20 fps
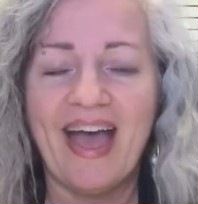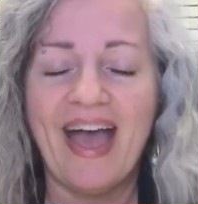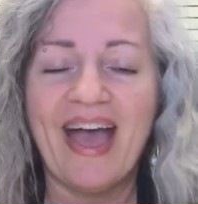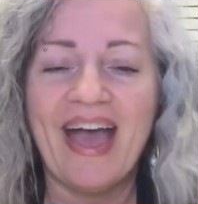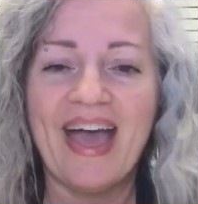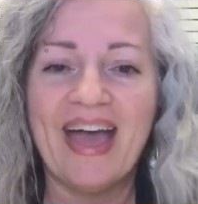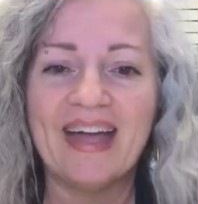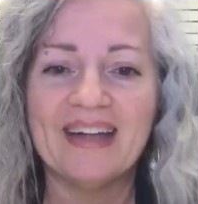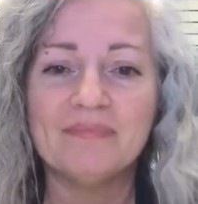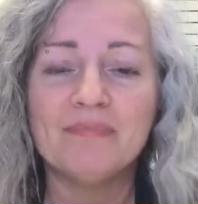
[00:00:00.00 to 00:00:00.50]

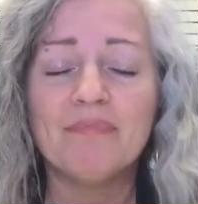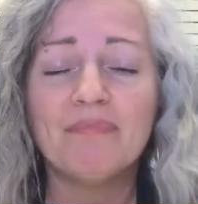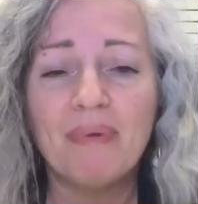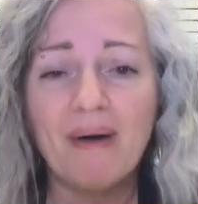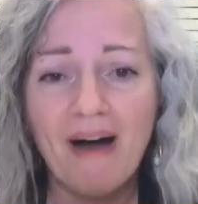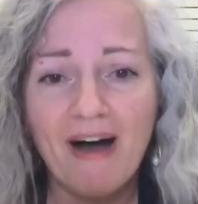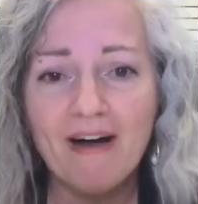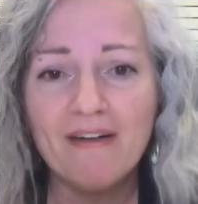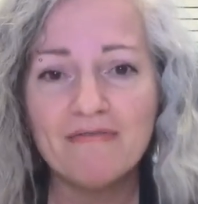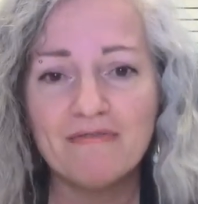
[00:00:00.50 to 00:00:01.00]
And
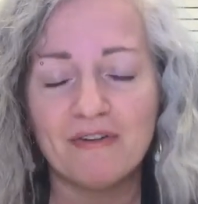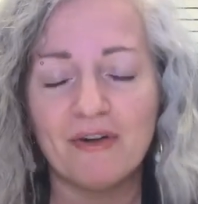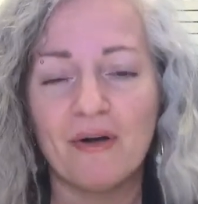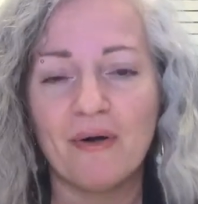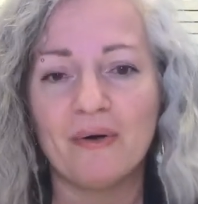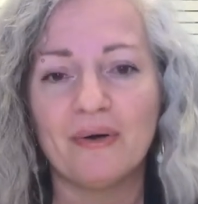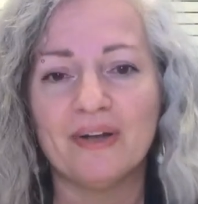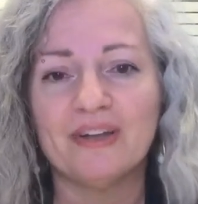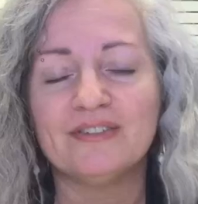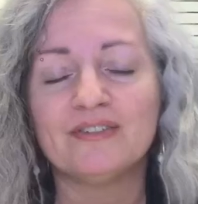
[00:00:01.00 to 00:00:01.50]

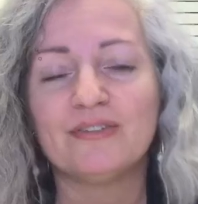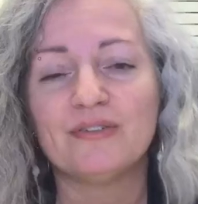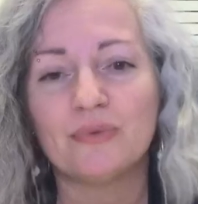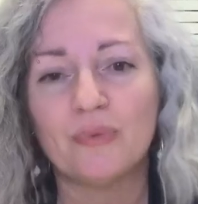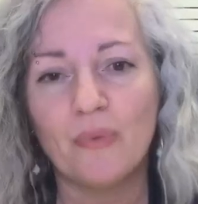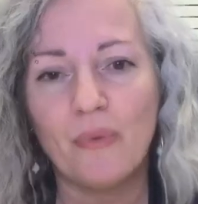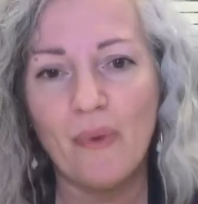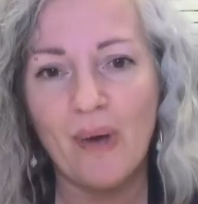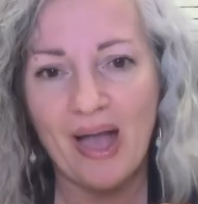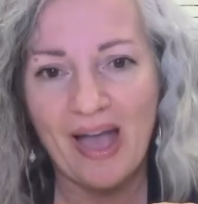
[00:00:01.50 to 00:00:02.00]
Botho is the
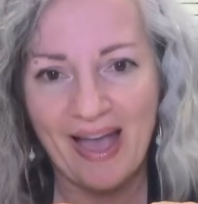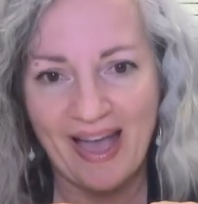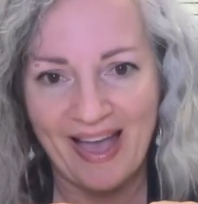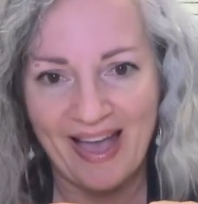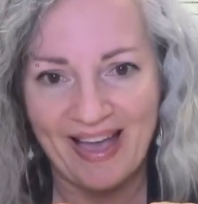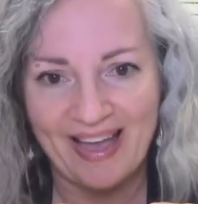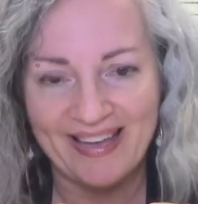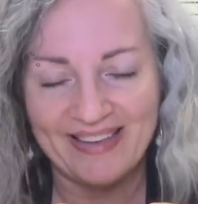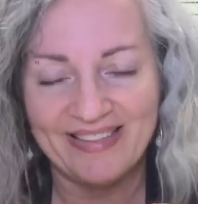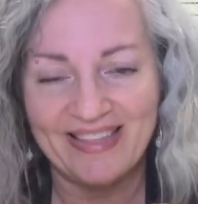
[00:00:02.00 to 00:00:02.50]

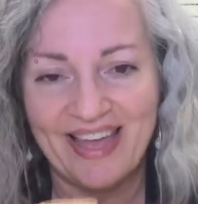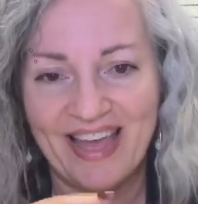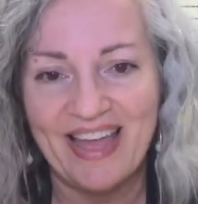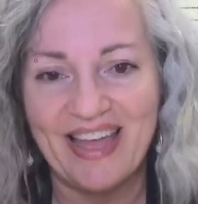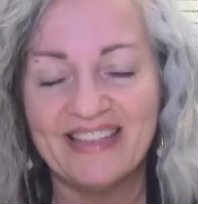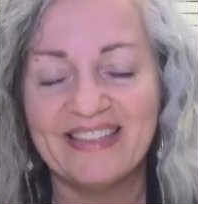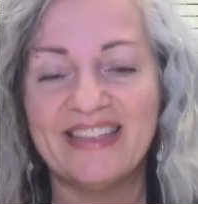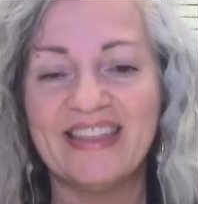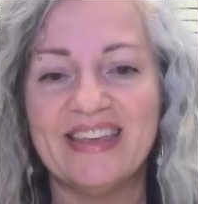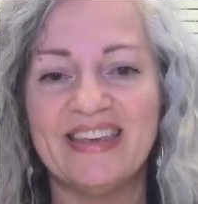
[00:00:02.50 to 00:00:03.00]
way
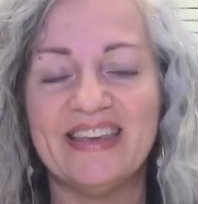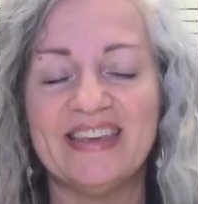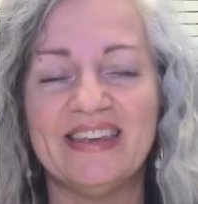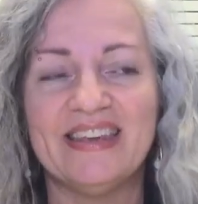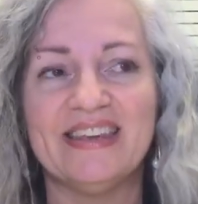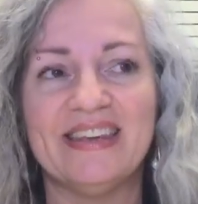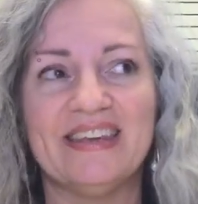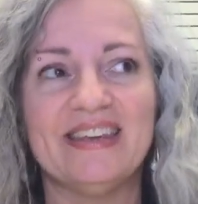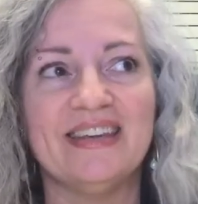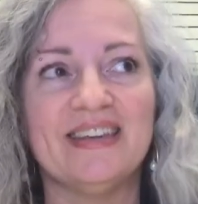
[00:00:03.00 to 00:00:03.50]
that
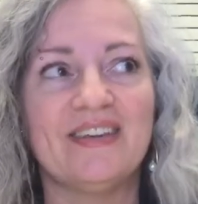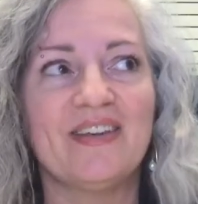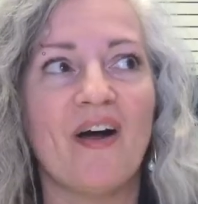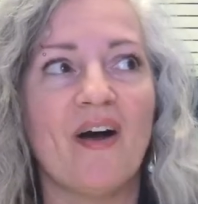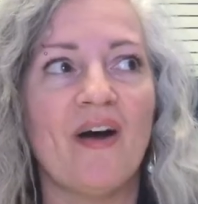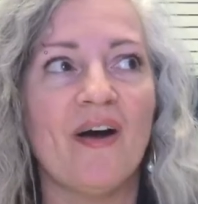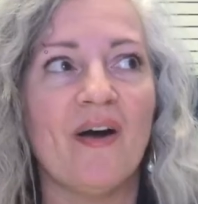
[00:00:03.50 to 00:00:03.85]
the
====
▶ WHAT IS EXPECTED:
Repeat each entry exactly as it appears; skip any picture.

▶ WRITTEN RESPONSE:
20 fps
[00:00:00.00 to 00:00:00.50]

[00:00:00.50 to 00:00:01.00]
And
[00:00:01.00 to 00:00:01.50]

[00:00:01.50 to 00:00:02.00]
Botho is the
[00:00:02.00 to 00:00:02.50]

[00:00:02.50 to 00:00:03.00]
way
[00:00:03.00 to 00:00:03.50]
that
[00:00:03.50 to 00:00:03.85]
the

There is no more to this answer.